MyCAT Working Principles
After intercepting a SQL statement from a user, MyCAT performs sharding, route, read/write splitting, and cache analyses on the SQL statement, sends it to the back-end database for proper processing, and then returns the result to the user.
Specifically, after receiving an SQL statement, MyCAT parses the SQL statement, searches for the involved table, and checks the definition of the table. If there is a sharding rule, MyCAT obtains the value of the sharding key in the SQL statement and matches the sharding function to obtain the shard list corresponding to the SQL statement. Then, the SQL statement is sent to these shards for execution. Finally, the result data returned by all shards is collected and processed, and then output to the client.

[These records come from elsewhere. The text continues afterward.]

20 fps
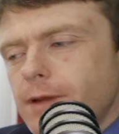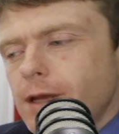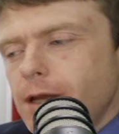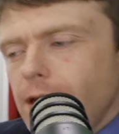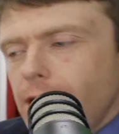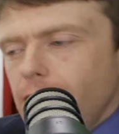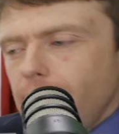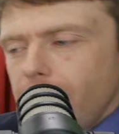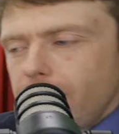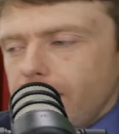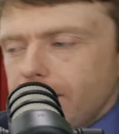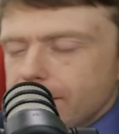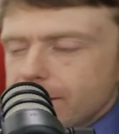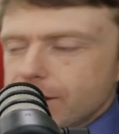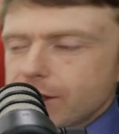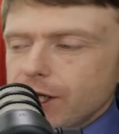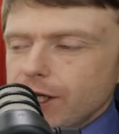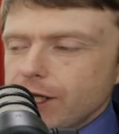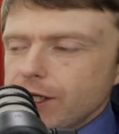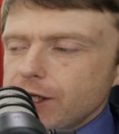It
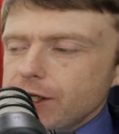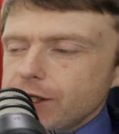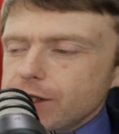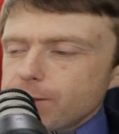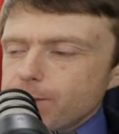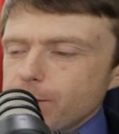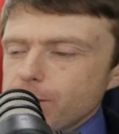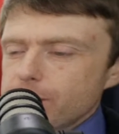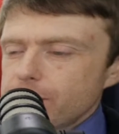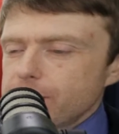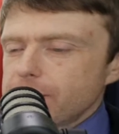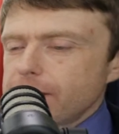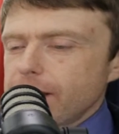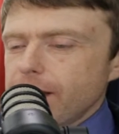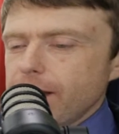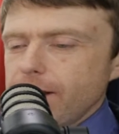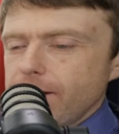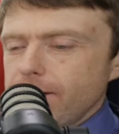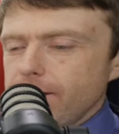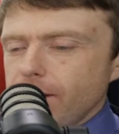is supposed to
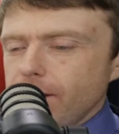say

Take the select * from Orders where prov=? statement as an example. If prov=wuhan is found, dn1 is returned based on the sharding function. Therefore, the SQL statement is sent to MySQL, and the query result is obtained from DB1 and then returned to the user.
As open source distributed database middleware, MyCAT aims to enhance and extend MySQL functions. It can implement the read/write splitting for the MySQL database. MyCAT can also detect the status of the back-end MySQL database, and supports the failover mechanism to ensure high availability of MySQL services.
MyCAT for MySQL Read/Write Splitting
MyCAT implements read/write splitting by leveraging the primary-secondary replication architecture of MySQL. In the read/write splitting configuration, writeHost serves as the primary node, and readHost serves as the secondary node. In normal cases, MyCAT uses the first writeHost as the writer node, and all DML SQL statements are sent to this node. After data is written to the writer node, it is synchronized to the secondary node through primary-secondary replication, ensuring data consistency. If read/write splitting is enabled on MyCAT, SELECT SQL statements are sent to the readHost for execution based on the read/write splitting policy.
MyCAT for MySQL HA
MyCAT is middleware at the proxy layer. The high availability (HA) of the MyCAT system involves the HA of MyCAT itself and that of MySQL at the back end. The MySQL HA solution can be used to ensure the availability of the back-end MySQL service connected to MyCAT. In most cases, you are advised to use the standard MySQL primary-secondary replication HA configuration and use MyCAT to implement automatic primary/secondary switchover of back-end MySQL nodes.
In the figure above, writeHost indicates the primary node, and readHost indicates the secondary node. MyCAT periodically detects heartbeats of all writeHosts and readHosts in a dataHost. If multiple writeHosts are configured in a dataHost and the first writeHost fails, MyCAT automatically switches to the next available writeHost after the heartbeat detection fails for three times (default), and records the index of the current writeHost in the conf/dnindex.properties file. MyCAT only distributes SQL statements. The proactive synchronization of data sources depends on the functions of the MySQL database. If data consistency is strongly required, you are advised to set switchType to 2. After the first MySQL writeHost recovers, it is re-added to MyCAT and functions as a secondary node, and primary-secondary synchronization is reconfigured.